Salvatore Pappalardo's Modernism in Trieste offers a compelling and creative re-imagining of Central Europe, uncovering the centrality of Phoenician myths of Europa to the core of literary modernism in Trieste. It transcends the nationalist paradigm to render non-national accounts of Central Europe legible by reclaiming a thalassologic past of Phoenician origin, recounted in literary visions of the Habsburg Mediterranean.

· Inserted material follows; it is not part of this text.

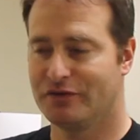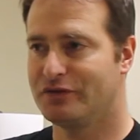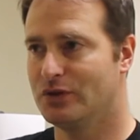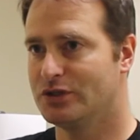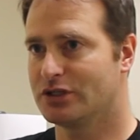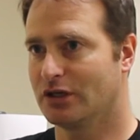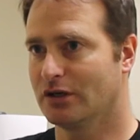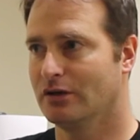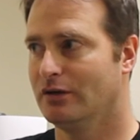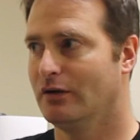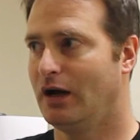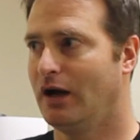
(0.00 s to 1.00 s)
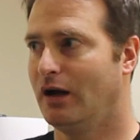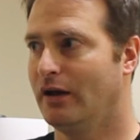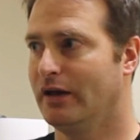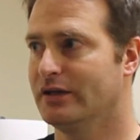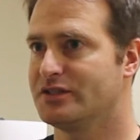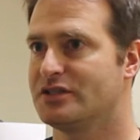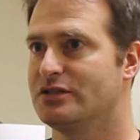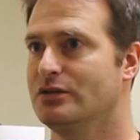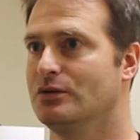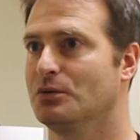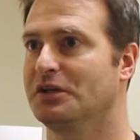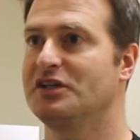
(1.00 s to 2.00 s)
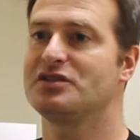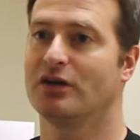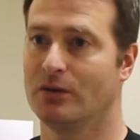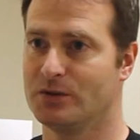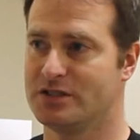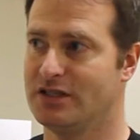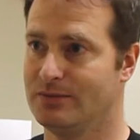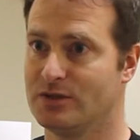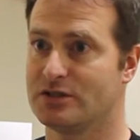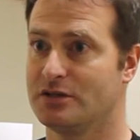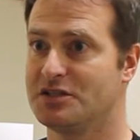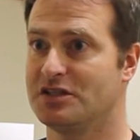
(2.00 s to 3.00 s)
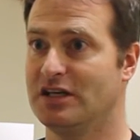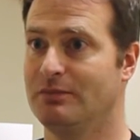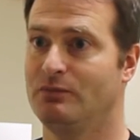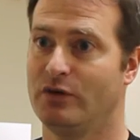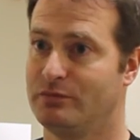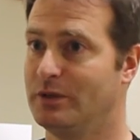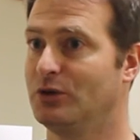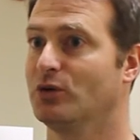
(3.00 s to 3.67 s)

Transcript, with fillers: the future uh, is to release Darwin's Demons on Steam. We've been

Tracing the literary currents of Svevo, Musil, Joyce, Magris and others running through Trieste, the innovative approach at once challenges the predominance of German landedness at the heart of Central European studies and reorients literary modernism in Adriatic, Italian, and Central European studies, emphasizing Phoenician rather than Greco-Roman roots in the Habsburg literary legacy.
Salvatore Pappalardo's superb Modernism in Trieste brings together major discourses on the Mediterranean, Europe, the Austro-Hungarian Empire, Orientalism, Classicism, and Modernism, through the important prism of Trieste and its literatures. Focusing on Robert Musil, Italo Svevo, and James Joyce, Pappalardo both examines how these authors' literary imagination challenged xenophobic nationalism and sheds new light on their works. Concentrating on the development of modernism from 1870-1945, his sophisticated analysis of the ambiguities of the rhetoric about European cosmopolitanism provides a rich new historical context for this important topic.